Pagi harinya, peserta diberikan selembar kertas gambar yang menggambarkan kegiatan mereka pada sesi pertama dan secara salah mengatakan bahwa mereka menekan tombol escape.
Separuh dari peserta yang kurang tidur menandatangani pengakuan palsu tersebut, dibandingkan dengan 18 persen dari mereka yang mendapatkan istirahat malam penuh.
Setelah mereka yang awalnya menolak menandatangani surat tersebut diminta untuk melakukannya untuk kedua kalinya, pengakuan palsu meningkat menjadi sekitar 68 persen pada kelompok yang kurang tidur dan sekitar 39 persen pada kelompok yang cukup istirahat.
Tim peneliti menguji pemahaman peserta untuk memastikan mereka mengetahui apa yang mereka gambar, dan ketika mereka mengeliminasi dua peserta – satu beristirahat, satu kurang tidur – yang tidak menunjukkan bahwa mereka telah membaca dan memahami teks, hasilnya adalah kelompok yang lebih besar tidak berubah.
Para peneliti juga menemukan bahwa orang-orang yang dilaporkan lebih lelah – secara umum – dan mereka yang kurang memiliki kontrol impuls lebih cenderung menandatangani pengakuan palsu.
Berkowitz memperingatkan bahwa penelitian ini hanya mengamati pengakuan palsu, dan tidak dapat memastikan apakah orang yang tidur cenderung tidak menandatangani pengakuan yang sebenarnya. Para peneliti juga mengakui bahwa risikonya berbeda ketika secara salah mengakui menekan tombol “melarikan diri” dibandingkan dengan mengakui secara salah melakukan kejahatan, namun tim peneliti dibatasi oleh standar penelitian etis dalam skenario yang dapat mereka uji.

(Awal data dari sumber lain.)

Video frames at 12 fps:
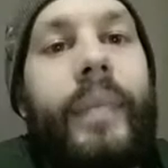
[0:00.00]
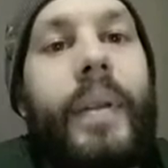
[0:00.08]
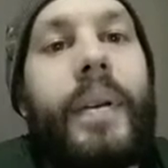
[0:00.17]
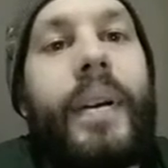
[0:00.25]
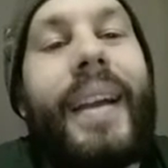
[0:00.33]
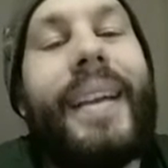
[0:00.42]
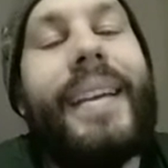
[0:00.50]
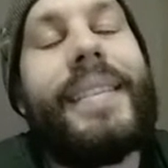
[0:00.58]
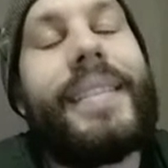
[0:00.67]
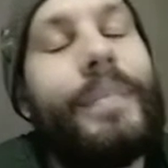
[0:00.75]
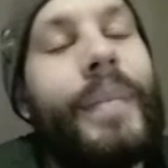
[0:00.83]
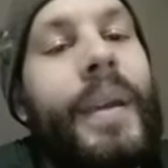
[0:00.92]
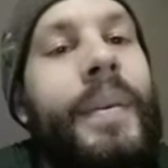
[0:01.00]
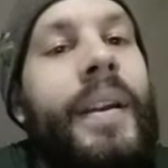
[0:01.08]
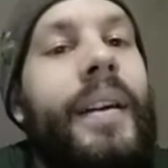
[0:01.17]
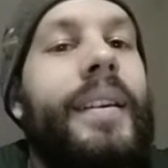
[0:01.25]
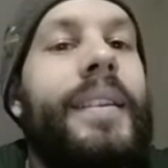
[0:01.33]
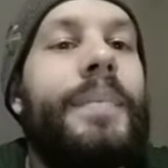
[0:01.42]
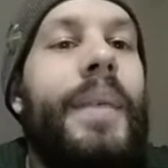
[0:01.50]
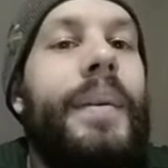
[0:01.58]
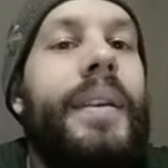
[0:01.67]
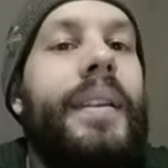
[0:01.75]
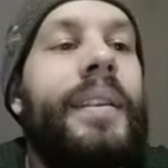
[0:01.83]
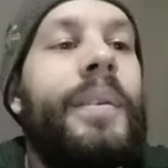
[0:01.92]
I guess maybe not, because maybe
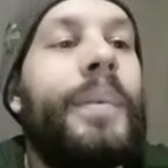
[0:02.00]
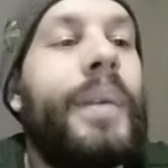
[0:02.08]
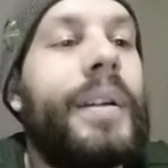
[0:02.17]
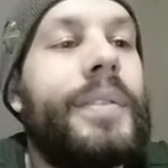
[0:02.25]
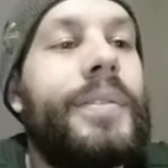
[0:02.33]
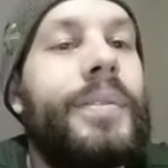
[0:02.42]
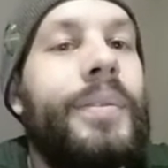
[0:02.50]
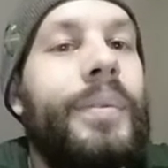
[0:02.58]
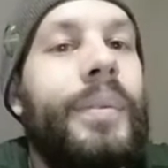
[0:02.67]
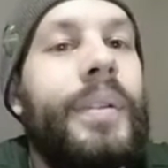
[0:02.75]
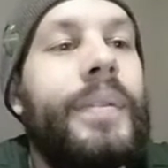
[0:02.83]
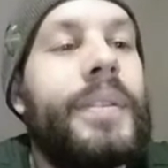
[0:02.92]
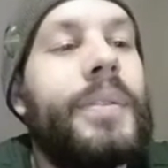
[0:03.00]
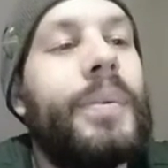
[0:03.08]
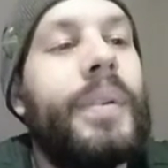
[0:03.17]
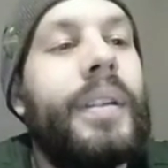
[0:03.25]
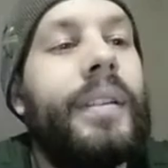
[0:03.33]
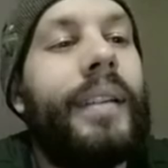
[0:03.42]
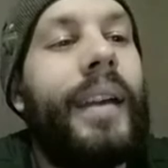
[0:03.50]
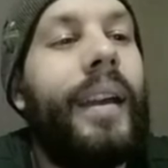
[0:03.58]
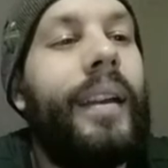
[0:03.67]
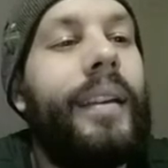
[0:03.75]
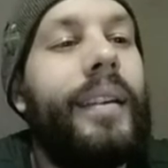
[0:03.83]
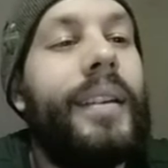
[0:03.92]
he didn't want to leave his queen
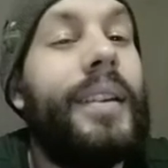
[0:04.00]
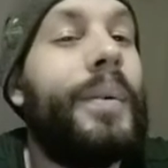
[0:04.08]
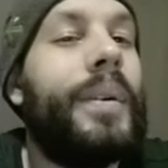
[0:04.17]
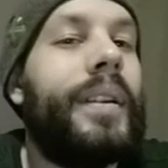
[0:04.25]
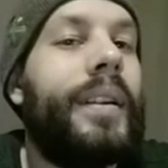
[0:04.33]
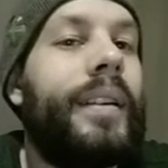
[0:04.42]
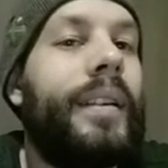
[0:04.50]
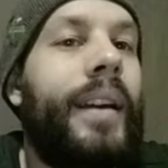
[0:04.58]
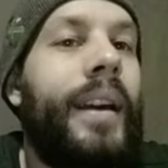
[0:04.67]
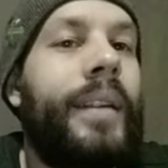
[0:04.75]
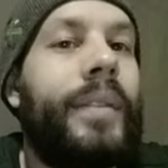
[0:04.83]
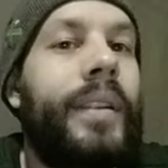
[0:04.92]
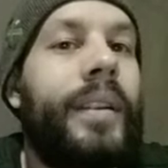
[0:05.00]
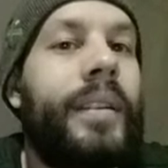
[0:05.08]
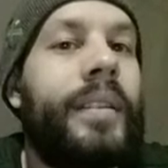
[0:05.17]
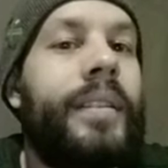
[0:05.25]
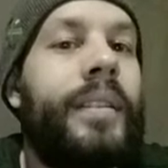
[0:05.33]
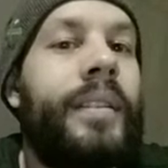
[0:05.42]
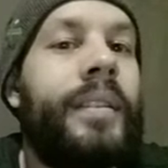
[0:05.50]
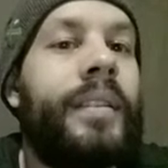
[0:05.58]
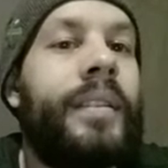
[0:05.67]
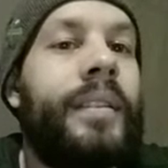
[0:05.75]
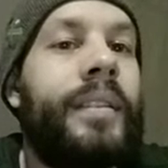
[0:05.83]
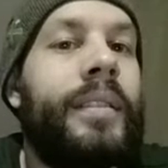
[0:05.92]
hanging. He didn't want to have like a
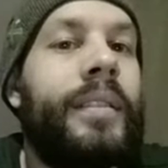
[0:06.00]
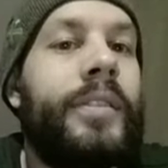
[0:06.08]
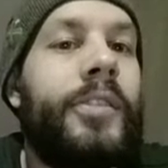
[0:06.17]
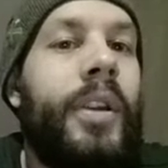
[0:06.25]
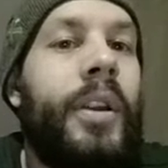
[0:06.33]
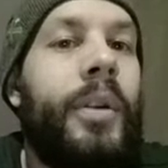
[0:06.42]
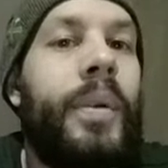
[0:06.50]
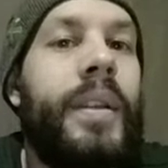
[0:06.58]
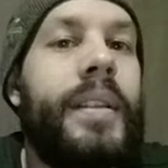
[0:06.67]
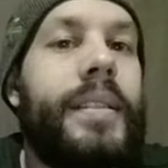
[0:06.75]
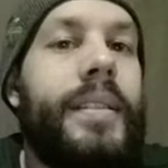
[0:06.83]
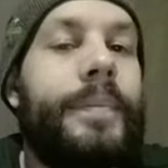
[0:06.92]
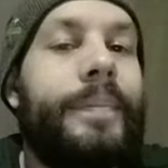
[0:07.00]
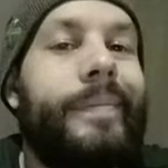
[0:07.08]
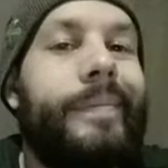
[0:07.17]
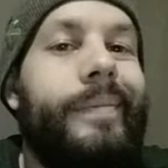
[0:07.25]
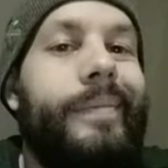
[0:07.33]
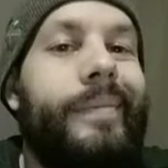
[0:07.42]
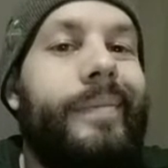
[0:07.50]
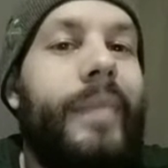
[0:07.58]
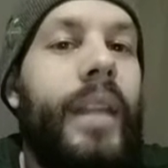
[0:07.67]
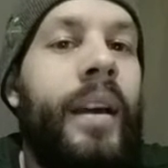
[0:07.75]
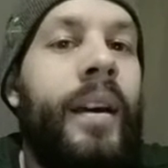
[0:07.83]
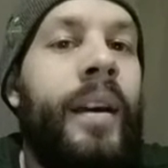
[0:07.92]
trade of queens.
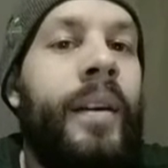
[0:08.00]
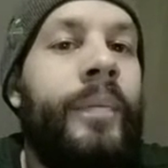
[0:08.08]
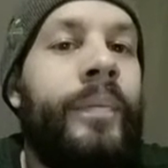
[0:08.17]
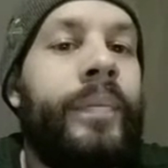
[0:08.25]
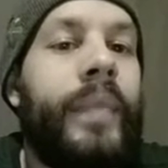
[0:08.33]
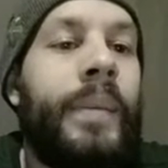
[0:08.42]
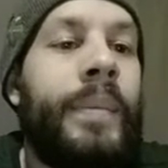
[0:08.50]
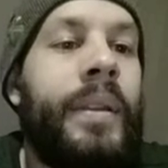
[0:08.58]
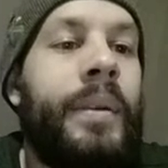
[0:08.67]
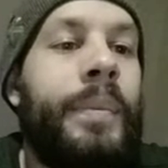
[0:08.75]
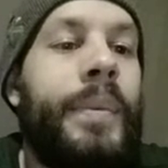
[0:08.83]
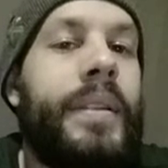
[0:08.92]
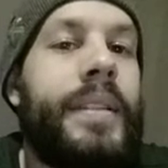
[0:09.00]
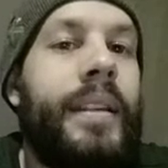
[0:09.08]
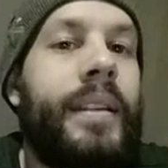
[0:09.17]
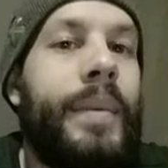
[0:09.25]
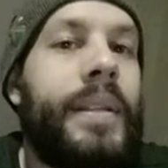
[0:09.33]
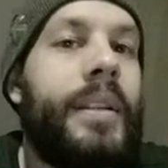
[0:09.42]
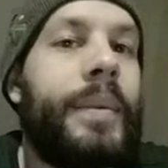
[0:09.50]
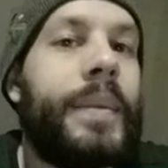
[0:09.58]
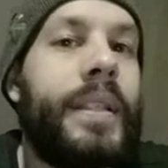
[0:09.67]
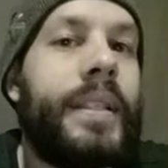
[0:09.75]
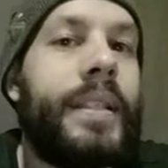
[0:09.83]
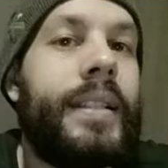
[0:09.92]
But the computer's saying the best option
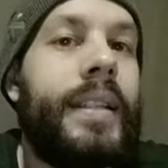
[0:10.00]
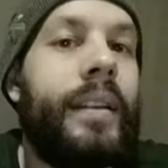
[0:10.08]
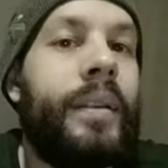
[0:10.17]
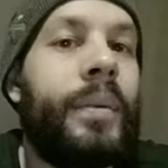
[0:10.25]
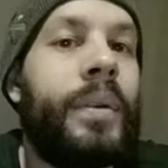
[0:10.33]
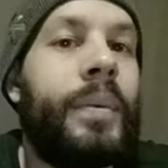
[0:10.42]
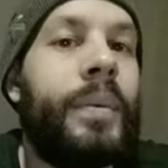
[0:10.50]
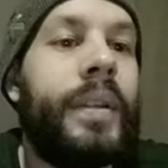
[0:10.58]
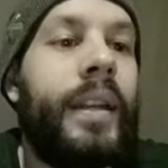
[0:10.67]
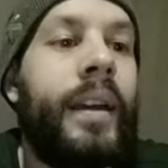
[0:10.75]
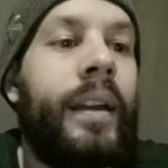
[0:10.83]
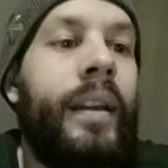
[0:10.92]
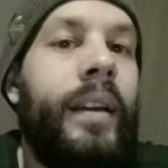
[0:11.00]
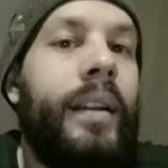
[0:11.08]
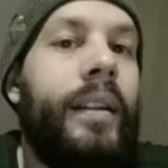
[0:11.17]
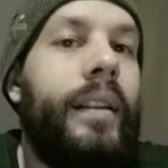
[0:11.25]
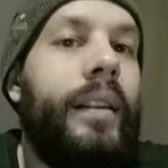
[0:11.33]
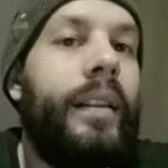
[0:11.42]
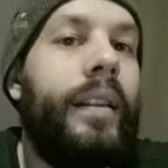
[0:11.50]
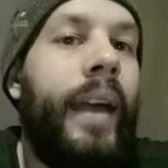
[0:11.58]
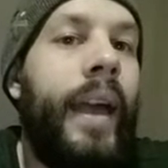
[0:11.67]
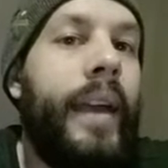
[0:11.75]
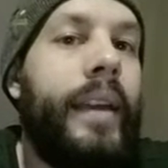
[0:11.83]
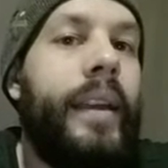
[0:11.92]
is to take the rook with the knight,
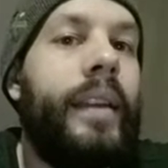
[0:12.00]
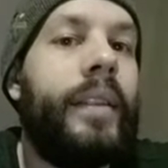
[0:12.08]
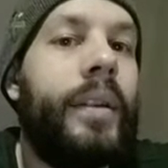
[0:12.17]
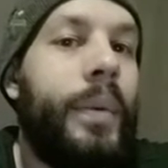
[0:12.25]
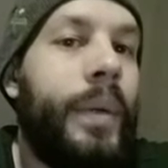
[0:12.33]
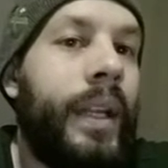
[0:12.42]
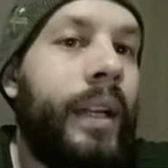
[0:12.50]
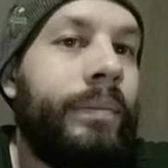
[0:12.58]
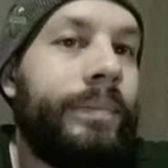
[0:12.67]
hanging the queen,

Sanjeev Kothare, profesor neurologi dan direktur Pengobatan Tidur Anak di NYU Langone Medical Center di New York City, mengatakan ini adalah pertama kalinya dia melihat kurang tidur dikaitkan dengan pengakuan palsu.
“Saya pikir hal ini perlu dipelajari lebih sistematis dan mungkin menemukan mekanisme mengapa hal ini terjadi,” kata Kothare, yang tidak terlibat dalam studi baru ini.
Dia mengatakan ada kemungkinan alasan hubungan ini karena kurang tidur telah dikaitkan dengan penilaian yang buruk.
“Saya pikir masyarakat harus menyadari hal ini dan departemen kepolisian harus menyadari hal ini,” katanya.
Berkowitz mengatakan jaksa harus lebih skeptis ketika mendengarkan bukti tertentu sebelum melanjutkan suatu kasus. Pengacara pembela juga harus memperhatikan temuan-temuan tersebut.
“Saya pikir pengacara mempunyai tanggung jawab untuk selalu mengikuti perkembangan ilmu pengetahuan terkait kasus kliennya,” katanya.